Para adaptar la novela de los hermanos Strugatskiy, en torno a un planeta donde los humanos aún permanecen anclados en la Edad Media, el realizador Aleksey German decidió plantear las cosas a partir de una experiencia sensorial. Ver y sentir la Edad Media, en lugar de explicarla. De ese modo, los viajeros que aterrizan en el planeta se dedican a atravesar el poblado, convertido en dioses improvisados, y la película los abandona al contacto con lo que han encontrado.
La dimensión es épica: escenarios realistas, largos planos que persiguen a los actores, un denso blanco y negro que se funde con la extrañeza del relato, y una visceralidad que no teme poner en pantalla las prácticas más desagradables de la época en toda su crudeza. La película no funciona por desarrollo argumental, sino por acumulación de elementos en escena. Las situaciones parecen repetirse pero el número de personas ha aumentado. El plano es cada vez más largo, más virtuoso. El filme va perdiendo su propia medida hasta que la presencia de vísceras y heces en la pantalla han dejado de ser algo grotesco para abrazar una molesta normalidad.
En cierta manera, se trata de la misma situación, la misma pulsión animal que se repite de manera impasible (bajo infinitas variaciones) como si, a través de esas repeticiones, pudiese representarse el espíritu de una época pasada. Un espíritu en el que el sinsentido campa a sus anchas hasta que la película revela esa fascinante condición que la convierte en un fresco abstracto.
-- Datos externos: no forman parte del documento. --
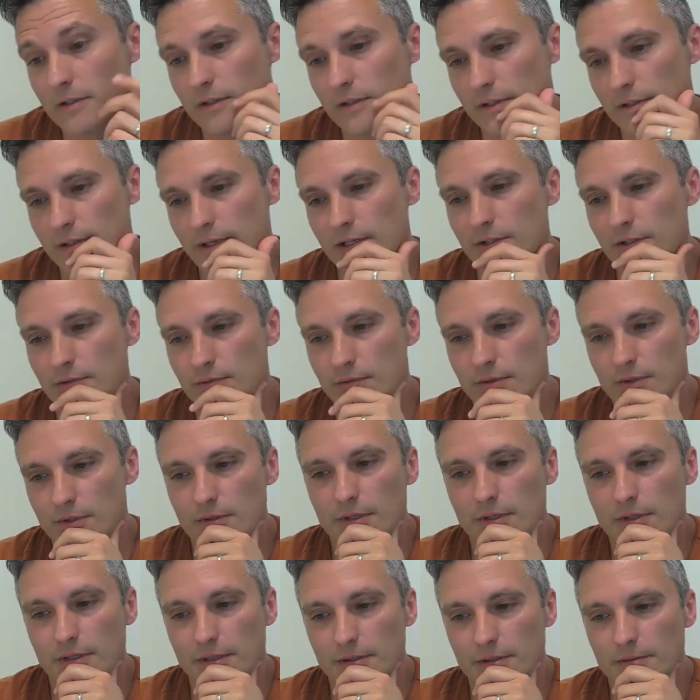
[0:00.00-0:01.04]
And thanks
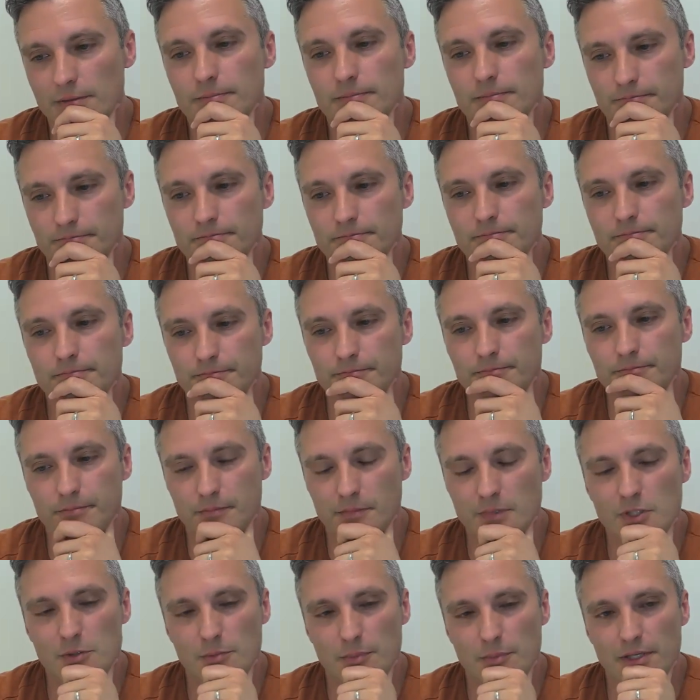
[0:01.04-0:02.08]
for
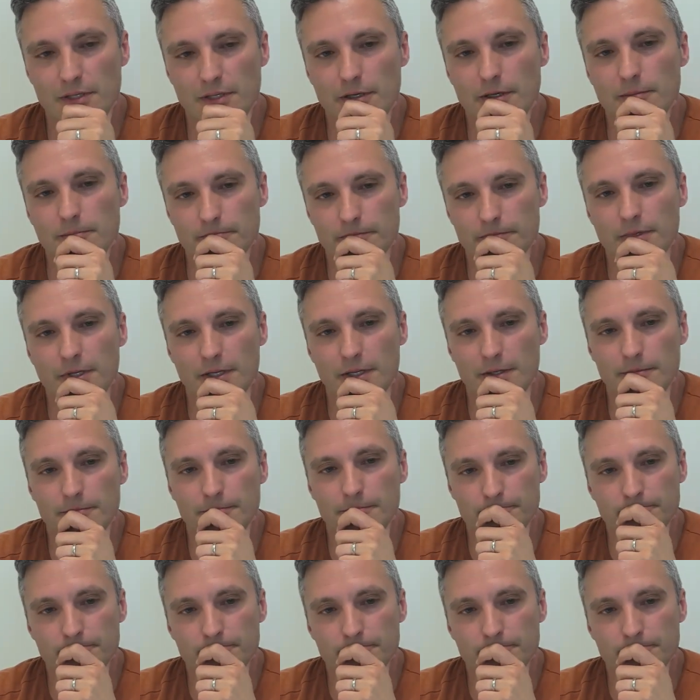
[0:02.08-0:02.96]
speaking up. Yeah.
Ya no importan las acciones de los personajes, ni lo que sucede en la pantalla en un sentido literal, sino las texturas que forman los elementos de la imagen, su belleza puramente plástica.
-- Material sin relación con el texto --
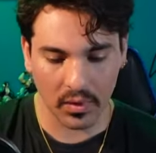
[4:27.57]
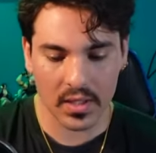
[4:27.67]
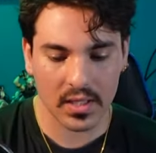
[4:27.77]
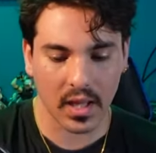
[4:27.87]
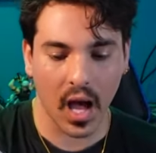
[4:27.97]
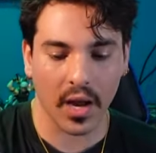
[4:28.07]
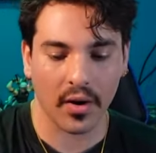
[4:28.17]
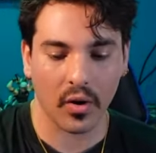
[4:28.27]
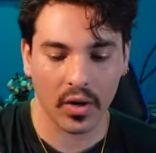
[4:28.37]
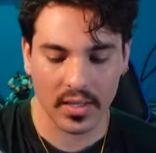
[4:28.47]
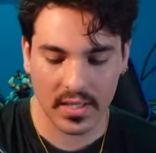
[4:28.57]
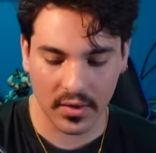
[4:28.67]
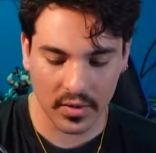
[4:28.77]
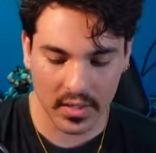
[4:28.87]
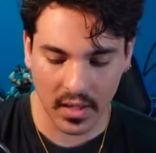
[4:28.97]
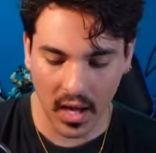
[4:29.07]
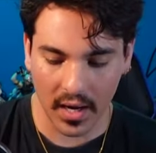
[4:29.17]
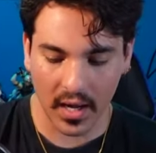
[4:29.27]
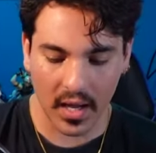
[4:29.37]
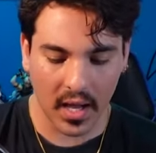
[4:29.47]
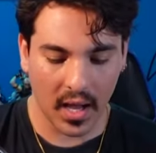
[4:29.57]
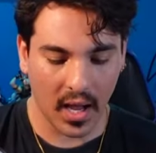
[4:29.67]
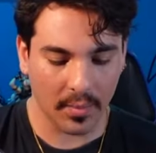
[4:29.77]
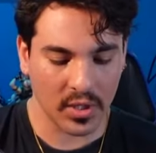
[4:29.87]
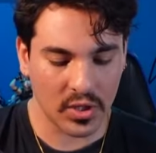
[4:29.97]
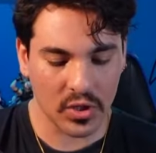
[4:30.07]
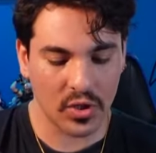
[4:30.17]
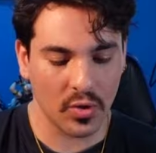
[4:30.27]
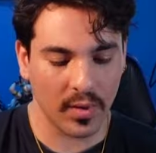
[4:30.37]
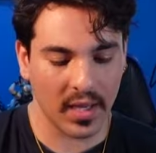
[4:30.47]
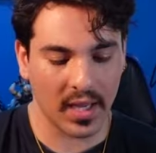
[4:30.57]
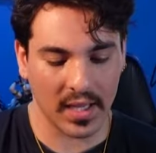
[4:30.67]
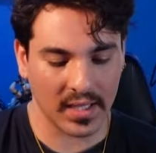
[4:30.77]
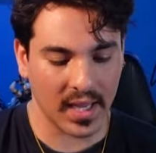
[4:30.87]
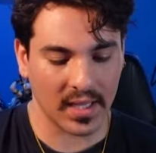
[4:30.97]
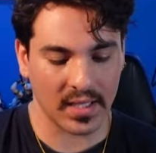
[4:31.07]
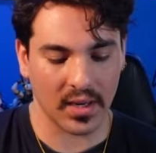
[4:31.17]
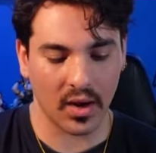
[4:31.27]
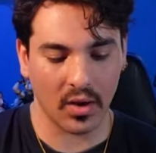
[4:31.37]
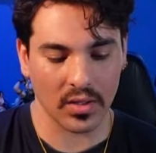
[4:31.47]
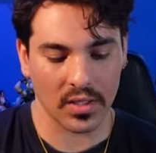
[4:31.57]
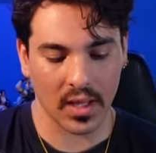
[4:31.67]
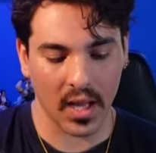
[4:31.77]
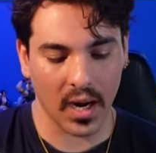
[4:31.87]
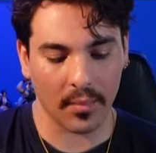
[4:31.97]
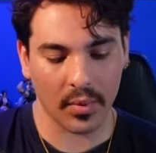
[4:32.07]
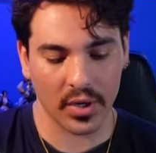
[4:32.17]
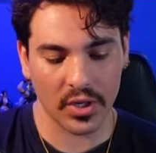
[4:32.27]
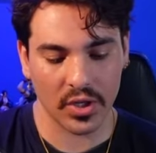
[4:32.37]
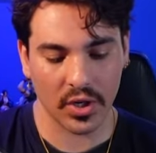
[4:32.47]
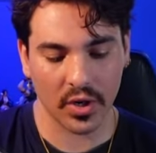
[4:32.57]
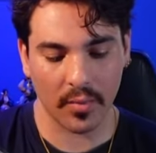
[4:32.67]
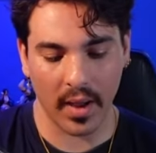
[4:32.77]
slot or a secret slot. I'm assuming it takes an alt slot. I'm pretty sure no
Para alcanzar la experiencia que propone German, es necesario pasar por un espinoso camino de visionado en el que las recompensas pueden verse frustradas. Sus planteamientos formales y su descarnada descripción de la era medieval son tan extremas que es tan fácil verse sobrecogido por las imágenes como encontrarse totalmente fuera de ellas. Tal vez sea esa duración apoteósica lo que convierta la experiencia, finalmente, en una prueba de resistencia, alejándola tal vez de sus ambiciones artísticas. Resulta curioso que, tras el fallecimiento de su director, fuese su familia quien terminase el montaje de Qué difícil es ser un dios, como si el propio German hubiese entregado al mundo lo que había filmado antes de tiempo. Algo así ocurre con la propia película cuando nos acercamos a ella: una difícil y agotadora experiencia que se queda a vivir con nosotros. El ejercicio estético se termina transformando en una manifestación de lo físico.